Filter the entries beneath this task, copying only the lines that hold the word "second".
________________________________________
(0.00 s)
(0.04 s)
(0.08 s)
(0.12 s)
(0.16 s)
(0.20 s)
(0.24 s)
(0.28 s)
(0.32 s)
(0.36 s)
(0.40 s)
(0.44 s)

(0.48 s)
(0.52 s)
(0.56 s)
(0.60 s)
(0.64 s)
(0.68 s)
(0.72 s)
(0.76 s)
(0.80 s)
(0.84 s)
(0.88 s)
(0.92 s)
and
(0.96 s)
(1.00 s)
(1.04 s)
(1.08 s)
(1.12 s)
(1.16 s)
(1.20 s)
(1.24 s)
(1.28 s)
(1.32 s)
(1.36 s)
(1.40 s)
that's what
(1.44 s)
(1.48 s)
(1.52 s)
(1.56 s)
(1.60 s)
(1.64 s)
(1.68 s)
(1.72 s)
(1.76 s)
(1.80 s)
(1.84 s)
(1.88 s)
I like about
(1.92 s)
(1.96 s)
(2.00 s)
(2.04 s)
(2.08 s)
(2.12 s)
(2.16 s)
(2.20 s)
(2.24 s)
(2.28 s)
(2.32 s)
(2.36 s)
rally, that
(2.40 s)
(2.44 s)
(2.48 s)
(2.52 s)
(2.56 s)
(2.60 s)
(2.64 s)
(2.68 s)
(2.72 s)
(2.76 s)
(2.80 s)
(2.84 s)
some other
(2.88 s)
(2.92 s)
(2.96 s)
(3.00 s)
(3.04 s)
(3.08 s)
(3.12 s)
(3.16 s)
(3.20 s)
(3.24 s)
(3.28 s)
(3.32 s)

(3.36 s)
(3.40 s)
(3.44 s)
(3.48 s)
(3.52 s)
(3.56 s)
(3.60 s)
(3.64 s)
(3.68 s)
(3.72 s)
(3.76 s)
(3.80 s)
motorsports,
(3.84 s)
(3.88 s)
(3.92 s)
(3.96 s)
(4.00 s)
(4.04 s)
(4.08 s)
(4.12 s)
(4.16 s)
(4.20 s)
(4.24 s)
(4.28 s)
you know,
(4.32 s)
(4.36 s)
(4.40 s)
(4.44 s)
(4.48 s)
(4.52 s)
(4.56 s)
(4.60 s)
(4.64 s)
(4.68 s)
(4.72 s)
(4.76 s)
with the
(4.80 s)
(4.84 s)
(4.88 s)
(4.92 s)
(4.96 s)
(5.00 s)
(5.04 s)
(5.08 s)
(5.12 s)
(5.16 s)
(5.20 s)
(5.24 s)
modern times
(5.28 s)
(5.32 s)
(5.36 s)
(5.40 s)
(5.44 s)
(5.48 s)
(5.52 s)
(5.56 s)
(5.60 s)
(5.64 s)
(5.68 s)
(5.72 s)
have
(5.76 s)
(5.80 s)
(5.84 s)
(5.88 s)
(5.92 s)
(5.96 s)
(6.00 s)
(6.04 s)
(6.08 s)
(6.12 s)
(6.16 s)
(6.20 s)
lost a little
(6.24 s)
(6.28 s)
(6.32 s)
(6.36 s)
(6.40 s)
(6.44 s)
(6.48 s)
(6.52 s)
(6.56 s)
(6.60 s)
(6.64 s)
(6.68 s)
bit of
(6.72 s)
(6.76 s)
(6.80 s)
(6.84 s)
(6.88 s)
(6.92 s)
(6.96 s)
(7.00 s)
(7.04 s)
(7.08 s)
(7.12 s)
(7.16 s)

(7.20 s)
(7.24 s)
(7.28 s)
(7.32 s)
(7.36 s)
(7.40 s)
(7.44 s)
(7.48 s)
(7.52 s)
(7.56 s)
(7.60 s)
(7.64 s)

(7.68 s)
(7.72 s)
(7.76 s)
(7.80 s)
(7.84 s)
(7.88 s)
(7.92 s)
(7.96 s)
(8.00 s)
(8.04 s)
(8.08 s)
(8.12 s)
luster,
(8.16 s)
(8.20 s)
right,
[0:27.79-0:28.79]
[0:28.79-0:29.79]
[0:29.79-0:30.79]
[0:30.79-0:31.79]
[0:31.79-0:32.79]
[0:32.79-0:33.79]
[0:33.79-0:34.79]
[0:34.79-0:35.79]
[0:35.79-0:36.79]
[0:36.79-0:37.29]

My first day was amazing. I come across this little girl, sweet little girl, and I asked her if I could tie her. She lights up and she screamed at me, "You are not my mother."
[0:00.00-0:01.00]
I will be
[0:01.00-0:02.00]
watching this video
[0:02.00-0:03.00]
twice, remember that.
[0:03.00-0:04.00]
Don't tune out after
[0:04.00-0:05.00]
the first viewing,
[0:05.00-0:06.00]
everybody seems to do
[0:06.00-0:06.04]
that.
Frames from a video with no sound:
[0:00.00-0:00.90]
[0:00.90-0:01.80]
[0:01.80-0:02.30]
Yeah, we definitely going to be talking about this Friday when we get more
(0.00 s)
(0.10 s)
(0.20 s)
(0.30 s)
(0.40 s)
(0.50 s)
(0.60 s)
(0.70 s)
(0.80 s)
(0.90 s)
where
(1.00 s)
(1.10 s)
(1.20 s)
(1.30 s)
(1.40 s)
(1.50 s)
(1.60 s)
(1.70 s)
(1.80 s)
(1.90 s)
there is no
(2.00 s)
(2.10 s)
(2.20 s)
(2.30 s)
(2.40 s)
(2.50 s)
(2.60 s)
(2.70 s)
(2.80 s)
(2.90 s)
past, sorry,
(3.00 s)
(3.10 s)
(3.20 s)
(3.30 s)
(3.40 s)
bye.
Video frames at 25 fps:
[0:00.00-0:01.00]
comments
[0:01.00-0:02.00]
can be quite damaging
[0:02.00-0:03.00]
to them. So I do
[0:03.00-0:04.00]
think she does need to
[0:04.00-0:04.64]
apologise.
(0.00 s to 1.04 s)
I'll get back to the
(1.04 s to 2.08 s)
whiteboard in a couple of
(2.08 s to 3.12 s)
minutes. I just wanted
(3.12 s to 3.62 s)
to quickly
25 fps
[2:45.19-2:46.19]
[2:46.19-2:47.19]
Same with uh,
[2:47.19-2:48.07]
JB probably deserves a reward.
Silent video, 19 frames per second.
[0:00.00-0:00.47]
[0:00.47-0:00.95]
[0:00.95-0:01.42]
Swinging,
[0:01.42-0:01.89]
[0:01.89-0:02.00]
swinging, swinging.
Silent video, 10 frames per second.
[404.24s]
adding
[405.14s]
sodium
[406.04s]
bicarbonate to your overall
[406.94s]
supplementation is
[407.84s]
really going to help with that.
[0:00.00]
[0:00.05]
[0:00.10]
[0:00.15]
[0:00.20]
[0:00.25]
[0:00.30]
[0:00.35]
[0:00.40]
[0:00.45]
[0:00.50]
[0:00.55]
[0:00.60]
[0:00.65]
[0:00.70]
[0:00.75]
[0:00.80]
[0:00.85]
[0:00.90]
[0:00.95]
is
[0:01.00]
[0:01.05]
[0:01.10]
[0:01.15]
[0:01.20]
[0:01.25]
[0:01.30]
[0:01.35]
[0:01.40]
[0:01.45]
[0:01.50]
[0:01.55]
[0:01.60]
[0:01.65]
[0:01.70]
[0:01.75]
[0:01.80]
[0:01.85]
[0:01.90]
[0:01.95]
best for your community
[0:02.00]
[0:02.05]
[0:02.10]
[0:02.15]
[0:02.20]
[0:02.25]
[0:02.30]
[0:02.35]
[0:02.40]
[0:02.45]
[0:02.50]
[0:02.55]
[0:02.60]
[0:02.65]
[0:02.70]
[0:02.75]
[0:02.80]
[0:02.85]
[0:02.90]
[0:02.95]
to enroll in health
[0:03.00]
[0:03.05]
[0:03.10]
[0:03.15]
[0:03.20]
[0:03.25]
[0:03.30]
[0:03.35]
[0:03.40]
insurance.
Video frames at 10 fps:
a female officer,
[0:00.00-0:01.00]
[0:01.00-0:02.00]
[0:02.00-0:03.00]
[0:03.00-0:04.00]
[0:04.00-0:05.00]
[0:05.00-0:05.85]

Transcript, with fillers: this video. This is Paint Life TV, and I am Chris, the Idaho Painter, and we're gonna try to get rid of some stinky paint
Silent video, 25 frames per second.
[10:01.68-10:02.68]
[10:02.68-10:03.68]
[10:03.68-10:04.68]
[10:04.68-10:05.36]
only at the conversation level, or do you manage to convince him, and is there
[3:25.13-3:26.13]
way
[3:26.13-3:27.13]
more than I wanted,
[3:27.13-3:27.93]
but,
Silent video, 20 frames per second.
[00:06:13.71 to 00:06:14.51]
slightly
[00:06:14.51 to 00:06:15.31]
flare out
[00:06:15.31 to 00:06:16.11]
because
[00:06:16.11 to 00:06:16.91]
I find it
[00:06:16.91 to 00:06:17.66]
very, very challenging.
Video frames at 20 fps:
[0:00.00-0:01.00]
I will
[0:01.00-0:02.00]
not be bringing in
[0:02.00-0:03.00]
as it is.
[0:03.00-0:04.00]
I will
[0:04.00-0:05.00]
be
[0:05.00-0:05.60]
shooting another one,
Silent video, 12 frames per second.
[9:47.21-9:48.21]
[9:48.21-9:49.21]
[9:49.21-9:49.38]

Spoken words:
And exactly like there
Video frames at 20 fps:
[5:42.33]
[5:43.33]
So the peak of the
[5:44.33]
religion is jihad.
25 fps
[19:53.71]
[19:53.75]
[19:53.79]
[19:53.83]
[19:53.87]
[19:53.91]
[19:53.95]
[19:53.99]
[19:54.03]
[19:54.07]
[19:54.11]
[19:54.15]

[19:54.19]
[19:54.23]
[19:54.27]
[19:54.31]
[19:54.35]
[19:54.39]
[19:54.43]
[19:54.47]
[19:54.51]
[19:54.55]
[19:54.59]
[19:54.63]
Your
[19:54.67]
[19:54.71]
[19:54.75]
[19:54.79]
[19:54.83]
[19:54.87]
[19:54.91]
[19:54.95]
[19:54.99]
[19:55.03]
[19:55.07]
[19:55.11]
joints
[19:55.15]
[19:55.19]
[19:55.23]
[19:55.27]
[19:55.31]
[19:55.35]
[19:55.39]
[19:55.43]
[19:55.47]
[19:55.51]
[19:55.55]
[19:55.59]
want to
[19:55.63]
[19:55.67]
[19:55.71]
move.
________________________________________
## RESPONSE TO THE EXERCISE
Silent video, 19 frames per second.
Silent video, 10 frames per second.
Silent video, 25 frames per second.
Silent video, 20 frames per second.
Silent video, 12 frames per second.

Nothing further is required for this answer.